In the probe 10 shown in FIG. 2, air having considerably different acoustic impedance from that of the piezoelectric element exists between respective adjacent electro-acoustic transducers. Therefore, the acoustic coupling factor between the transducers 101 is remarkably small. Since the thin film 106 is flexible, i.e. it has a small stiffness, vibratory interference among electro-acoustic transducers 101-1 to 101-N is minimized. Moreover, because of watertightness or liquid-nonpermeability of the thin film 106, even if the probe is directly touched to the living body coated with paste or coupling medium for ensuring a close contact of the probe with the human body, the transducers do not directly touch the coupling medium, thereby properly protecting the transducers. It is to be noted further that since the film 106 is very thin, e.g. 10 to 100 μm, the vibration mode of the transducers is little affected by the use of the thin film.
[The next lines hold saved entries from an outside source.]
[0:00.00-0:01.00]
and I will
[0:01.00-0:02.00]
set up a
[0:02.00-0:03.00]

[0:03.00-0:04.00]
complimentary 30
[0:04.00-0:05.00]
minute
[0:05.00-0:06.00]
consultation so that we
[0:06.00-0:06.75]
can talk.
In the case where a nylon sheet having a 10 μm thickness is used or the like. Consequently, a protective measurement must be taken for protecting such a film. For this, in FIG. 3, an additional protecting film 107 formed of flexible and friction proof material, for example, epoxy resin or rubber, is laid over the thin film 106. For ensuring an effective signal transmission in the transducer, it is desirable to select the acoustic impedance of the film 107 to have a value between those of the piezoelectric element and water or living body, and set the thickness of the protecting film 107 to be 1/4 of the radiated ultrasonic pulse wave-length. The protecting film 107 may be formed, for example, by coating epoxy resin over the thin film 106. Incidentially, in this case, the resin does not enter into the spaces of the electro-acoustic transducers because of the thin film 106. This effect is further ensured if the protecting film 106 is made of watertight or liquid-nonpermeating material. As shown in FIG. 3, the protecting film 107 may be used to cover not only the thin film 106 but also the entire sides of the supporting place 102. In this case, the electro-acoustic transducers are enclosed in a space defined by the substrate 102 and the protecting film 107.
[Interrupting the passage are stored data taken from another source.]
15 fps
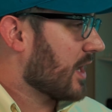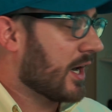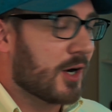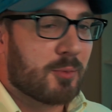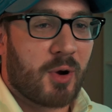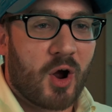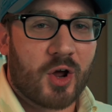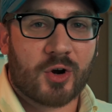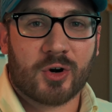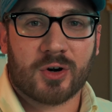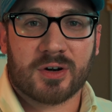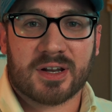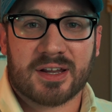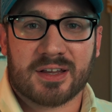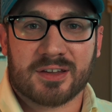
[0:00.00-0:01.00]
Harry
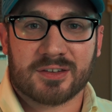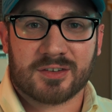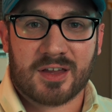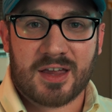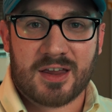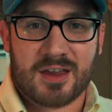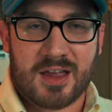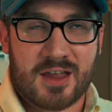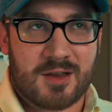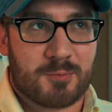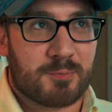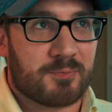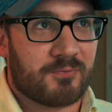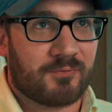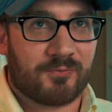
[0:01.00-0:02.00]
Potter is a
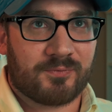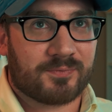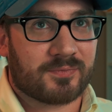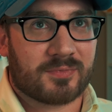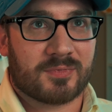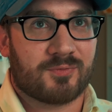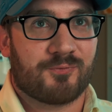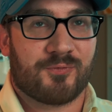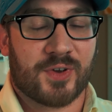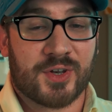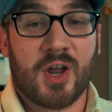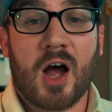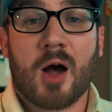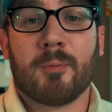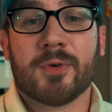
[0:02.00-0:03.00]

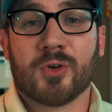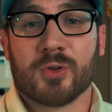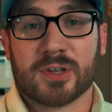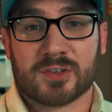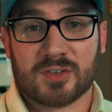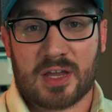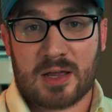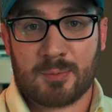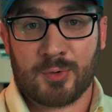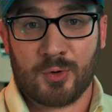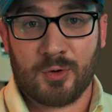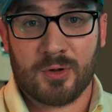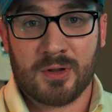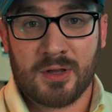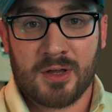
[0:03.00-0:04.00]
phenomenal
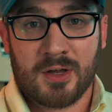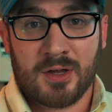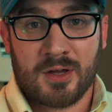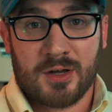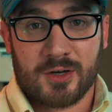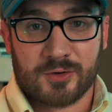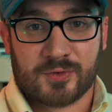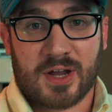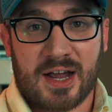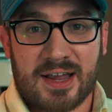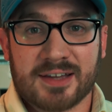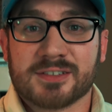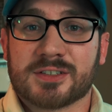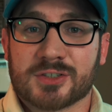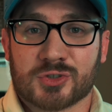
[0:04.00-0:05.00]
example of
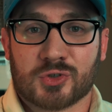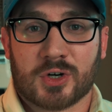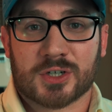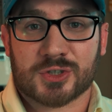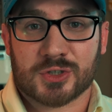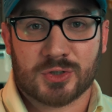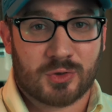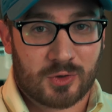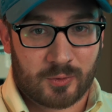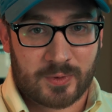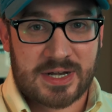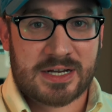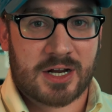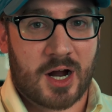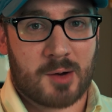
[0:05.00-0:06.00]
chiastic structure or
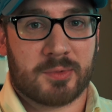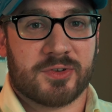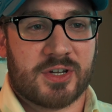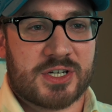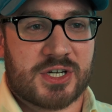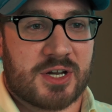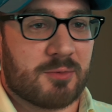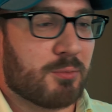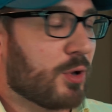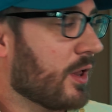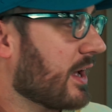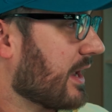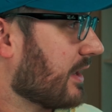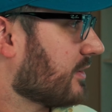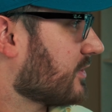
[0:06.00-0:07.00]
ring composition in
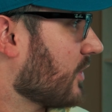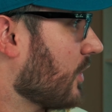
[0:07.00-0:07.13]
play. And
Another embodiment of the present invention is illustrated in FIG. 4. In this example, intermediate layers 108 are laid between the transducers 101 and the thin film 106. The acoustic impedance of the intermediate layer 108 is selected to be between those of the piezoelectric element 103 and water or the living body and the thickness of the intermediate layer 108 is set to be about 1/4 of the wavelength of the radiated ultrasonic pulses. The material used for the intermediate layer 108 is epoxy resin, for example. By the use of the intermediate layer 108, pulses with narrow pulse widths and large amplitudes, are produced from the electro-acoustic transducers 101. In fabrication of the probe shown in FIG. 4, a piezoelectric plate with electrodes formed on the upper and lower surfaces is first fixed onto a supporting plate. The epoxy resin, for example, is coated over the electrode of the upper surface of the piezoelectric element to form the intermediate layer 108. Then, the piezoelectric plate 103, the upper and lower electrodes 104 and 105, and the intermediate layer 108 are cut by a suitable cutting device to form a series of transducers arranged in parallel and at equal intervals. Finally, the thin film 106 is attached to the intermediate film 108.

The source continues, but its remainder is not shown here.